According to Bruce Graham, Jerry Wolman had a handshake deal with the John Hancock Mutual Life Insurance Company to construct an “icon” building in their name on a very large site on Michigan Avenue in Chicago. Originally the building was to be eighty stories tall, but Bruce Graham had talked Jerry into building it taller—into making it 100 stories, which would then be the world’s tallest. This was going to be a multiple-use building, commercial shopping and offices in the lower half, apartments in the top half, and perhaps it was the compel-
Beyond the two key facts—the 100 stories and the mixed use—the building had yet to be designed. That unfinished status was more than fine with me; we preferred being in on the design phase of all projects that we were to construct. The design phase is the period during which a project’s design and practicality can be most affected positively or ruined. At Bruce’s invitation, I went to a meeting in his office within SOM’s New York headquarters. Bruce Graham, Jerry Wolman and I, just the three of us, met for about a half hour and before I left I had a handshake agreement to build the project.
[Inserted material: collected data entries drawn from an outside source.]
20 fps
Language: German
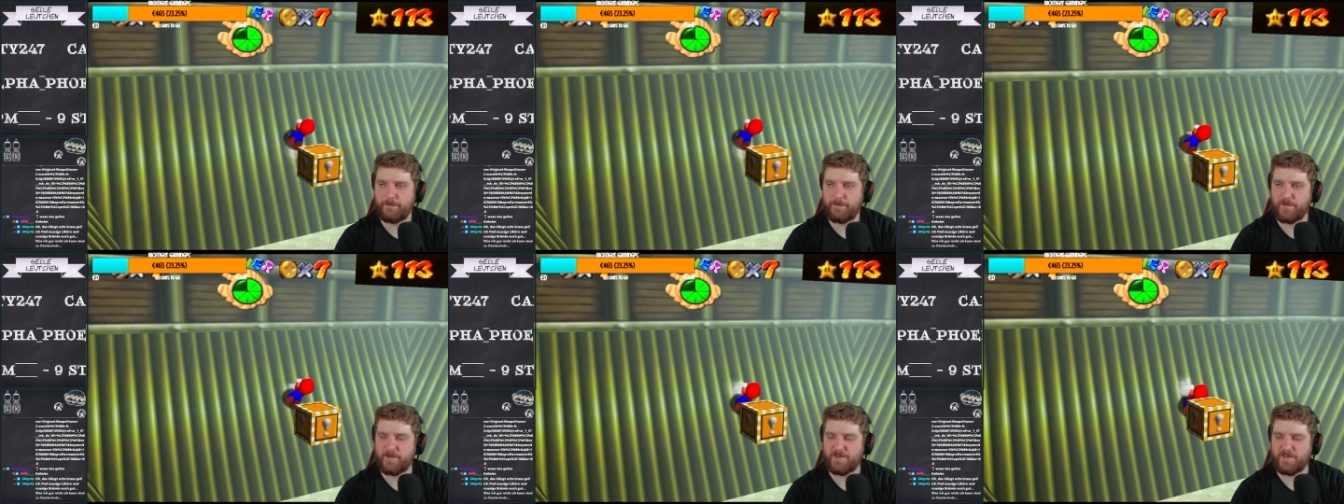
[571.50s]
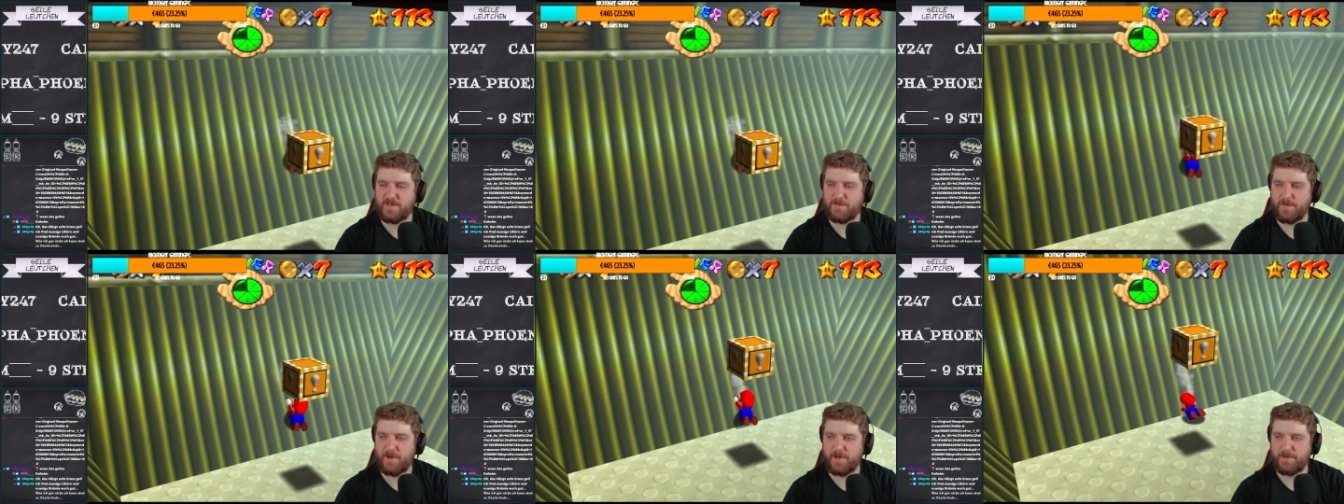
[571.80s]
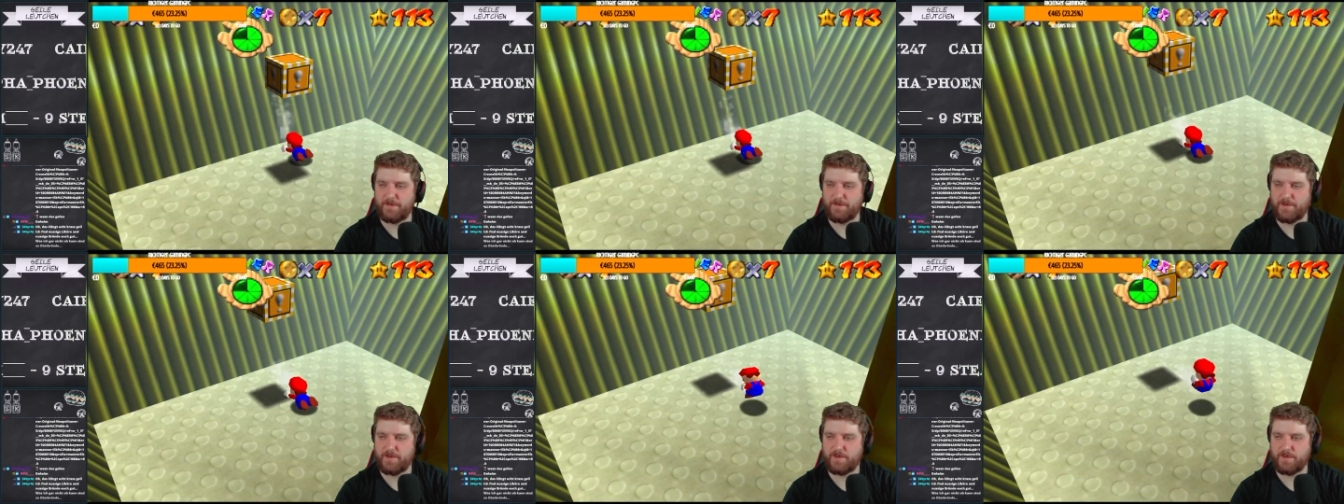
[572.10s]
was ich
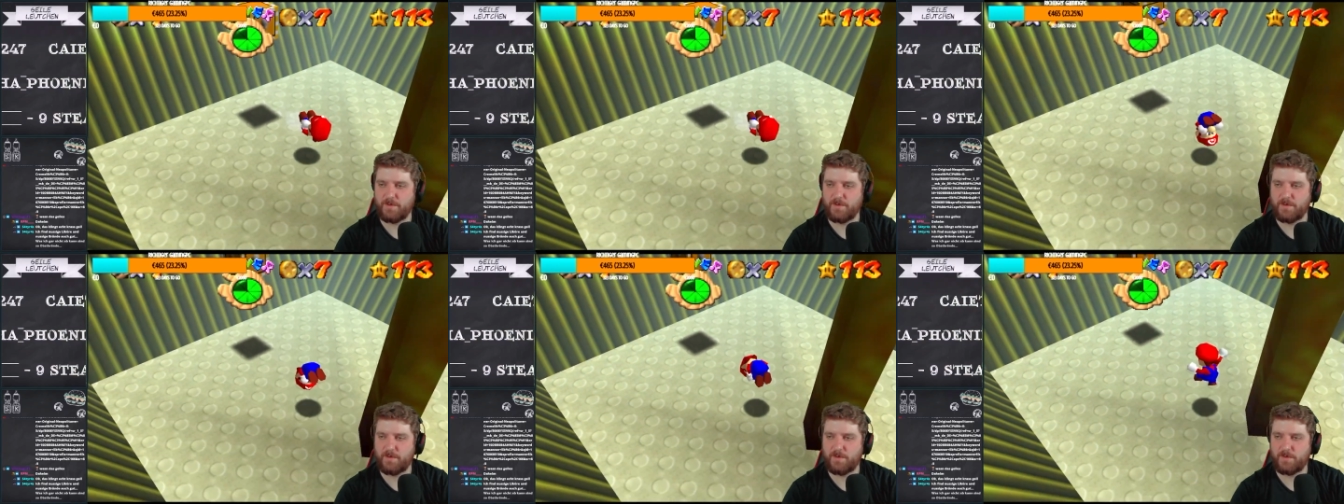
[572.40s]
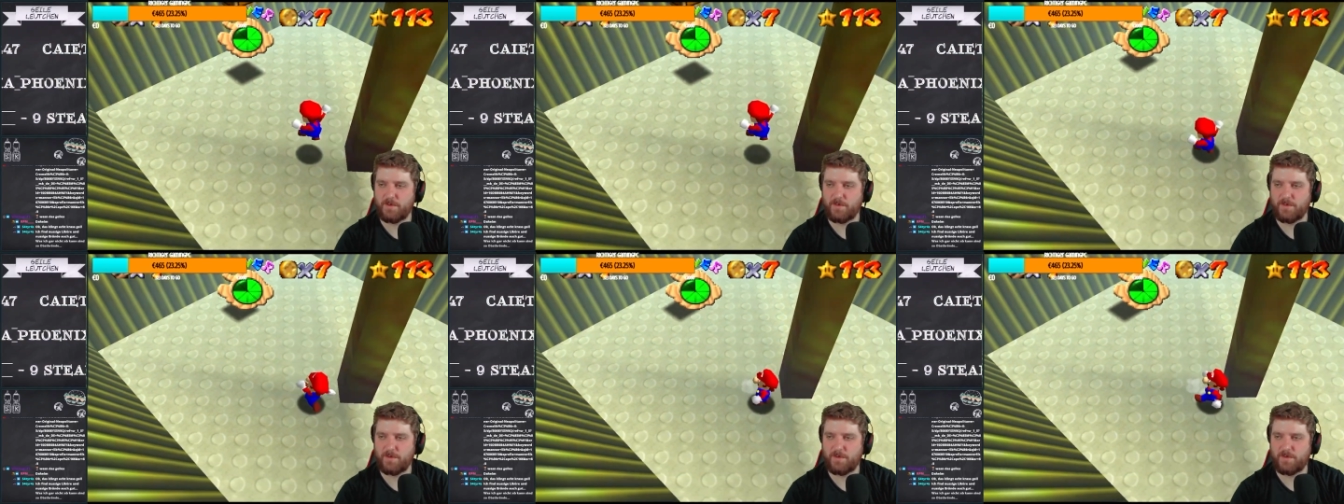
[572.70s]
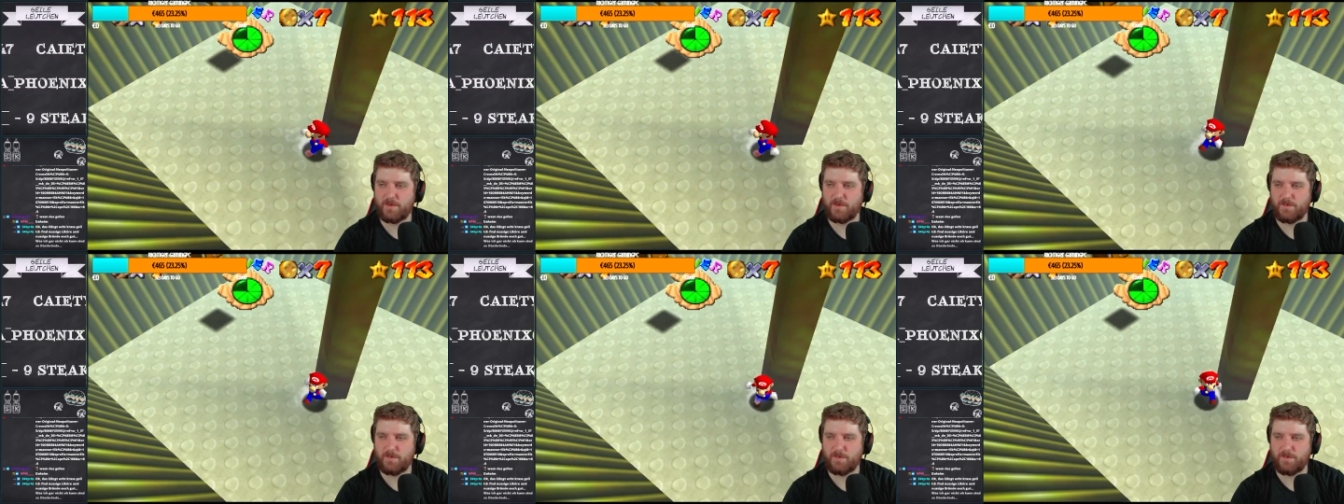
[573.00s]
meine. So, so, so,
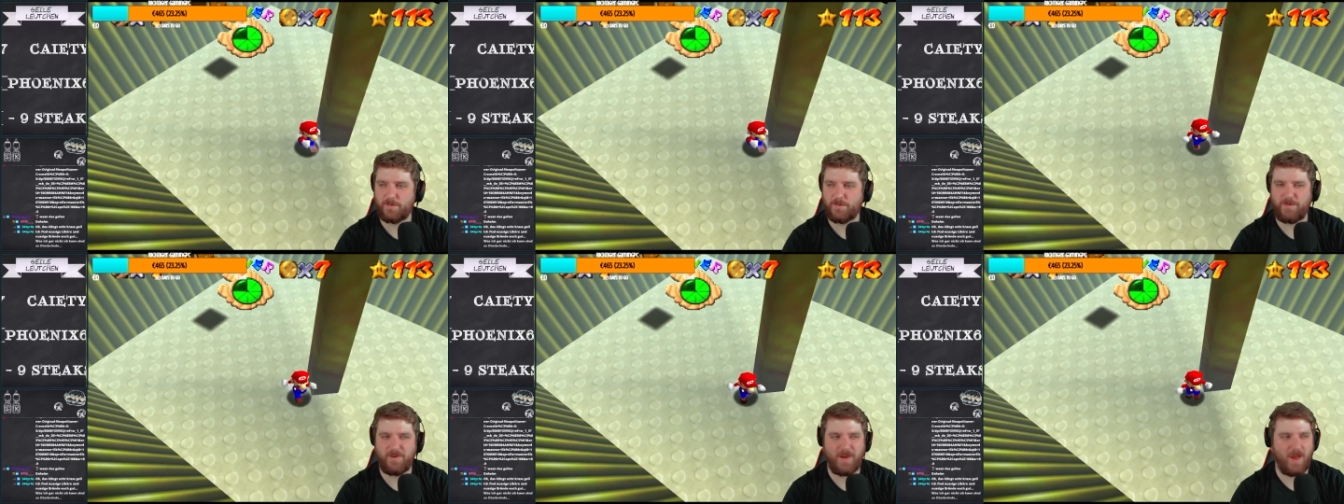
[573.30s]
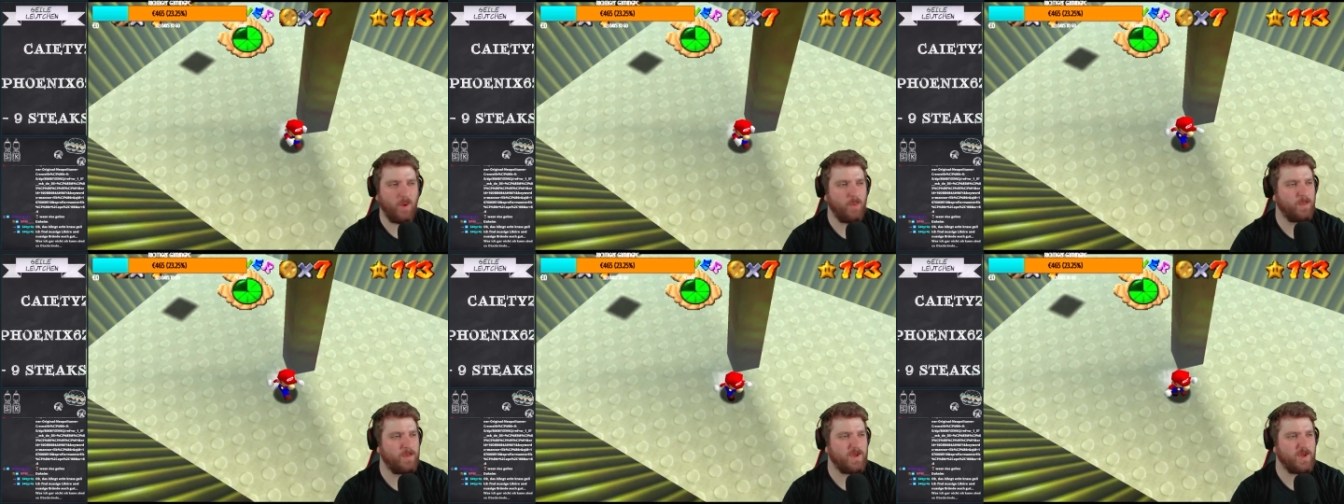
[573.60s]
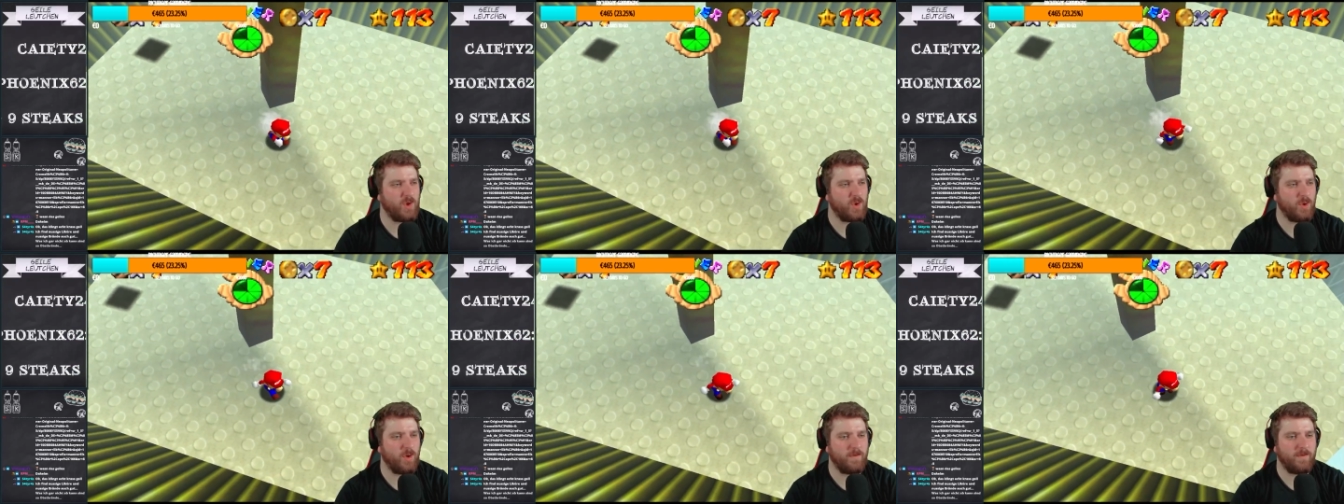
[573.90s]
so ein
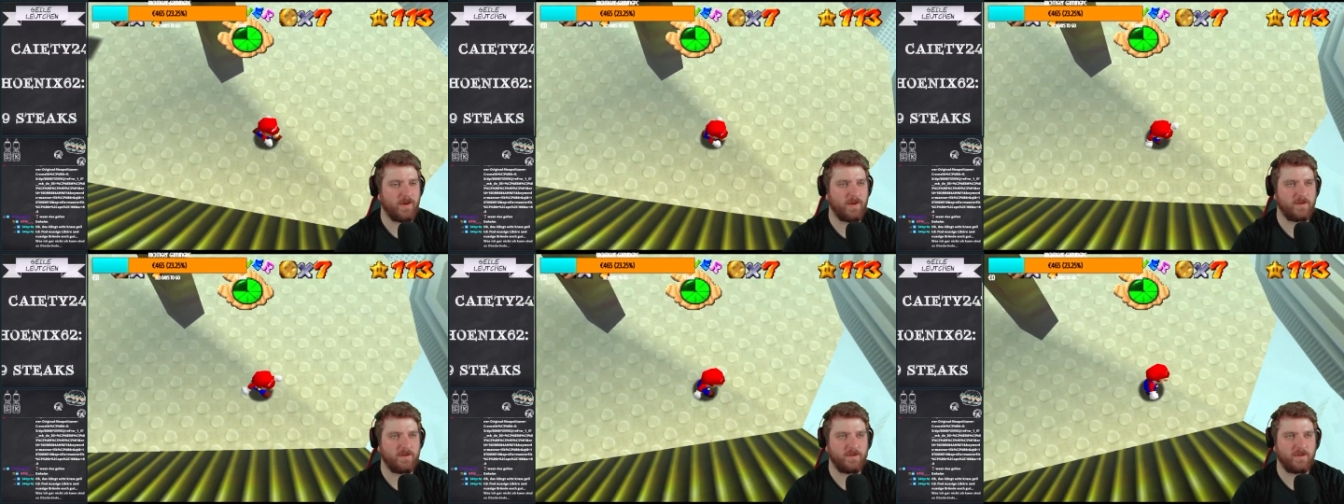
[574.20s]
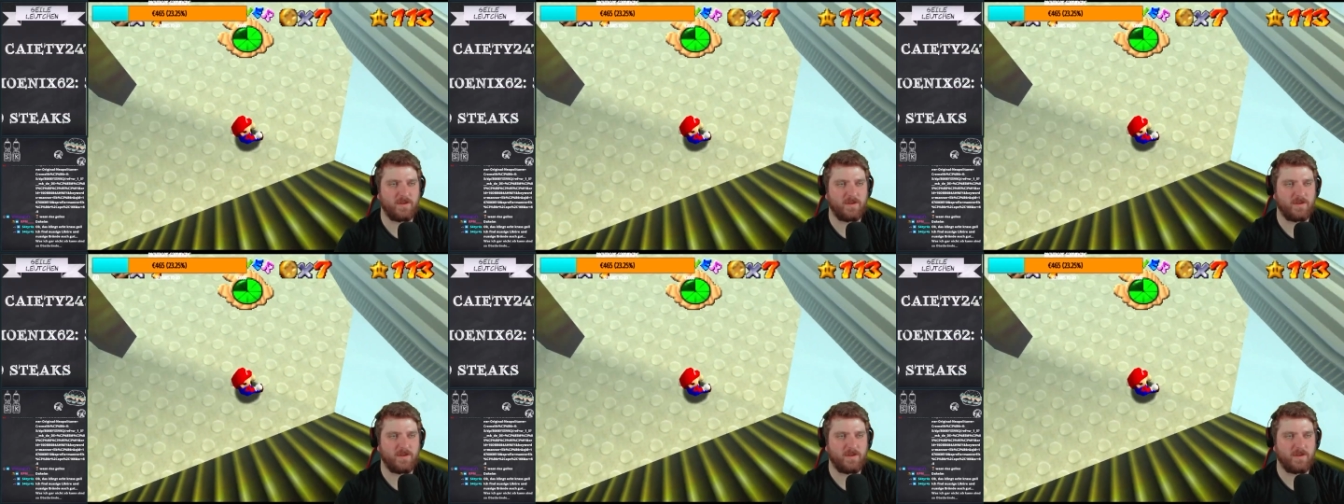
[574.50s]
Pflaumenlikör war das,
The first and only 100-story building in the world! This was a wonderful assignment, and I looked forward to it, though not without some misgivings. Having listened to Jerry Wolman’s admissions of not knowing much about real estate development, financing, or construction, I wondered whether the project would ever get off the ground. But a key fact emerged from our discussion: he had secured financing for the construction from the John Hancock Mutual Life Insurance Company. This had been done with a somewhat complicated arrangement wherein Hancock put up $6 million to buy the site, then leased it back to Wolman. A shrewd and sophisticated transaction, it gave me some assurance that the costs of construction would be met.
10 Corner Garden Ideas Design Photos
Click to Photo for Next Images of 10 Corner Garden Ideas Design
But I still had some doubts about the seriousness of this Wolman project, which were heightened by the results of a meeting that Jerry had asked me to set up in my office to go over the details of our relationship and his firm’s relationship with Hancock. He, his lawyer, and another colleague, Jerry informed me, would be coming to New York from Philadelphia, and he stressed that we needed to be prompt, as they had other meetings scheduled for later in the day. I was there at ten, and so were his lawyer and his colleague, having taken a train from Philadelphia. But Jerry was nowhere to be found—these were the days before mobile phones. Jerry arrived after eleven. He had actually come to New York the night before, and on his way to my office from the Plaza Hotel—six blocks up Fifth Avenue, at the edge of Central Park— he had seen a lineup of horses and carriages and had decided he would take a short carriage ride. The driver, thinking he wanted the standard sightseeing trip, took him for a several-mile circuit around the Park before delivering him to 666 Fifth Avenue.
I became even more nervous when I learned, through the rumor mill, that despite our handshake deal, Jerry was now talking to our competitor, Turner Construction, about the Hancock tower. Bruce Graham was trying to head that off, and had convinced Jerry to at least speak with me again in person before reneging on our deal.
Around that time, I was the chairman of a charity fund-raising din-ner—my title was more an honorific than an actual executive one—and we had a fund-raiser at which the entertainment was provided by a double-talker, the famous Professor Irwin Corey. He spoke so rapidly, and with such conviction, that he could easily convince you he knew what he was talking about, yet what he was actually saying was gibberish. Corey was fantastic. I laughed my head off. A few days later, when I learned that Jerry Wolman was thinking about reneging, I decided to set up a verbal sting operation. I asked Wolman if he would drop by my office when he was next in New York, and when the date was set I hired Professor Corey.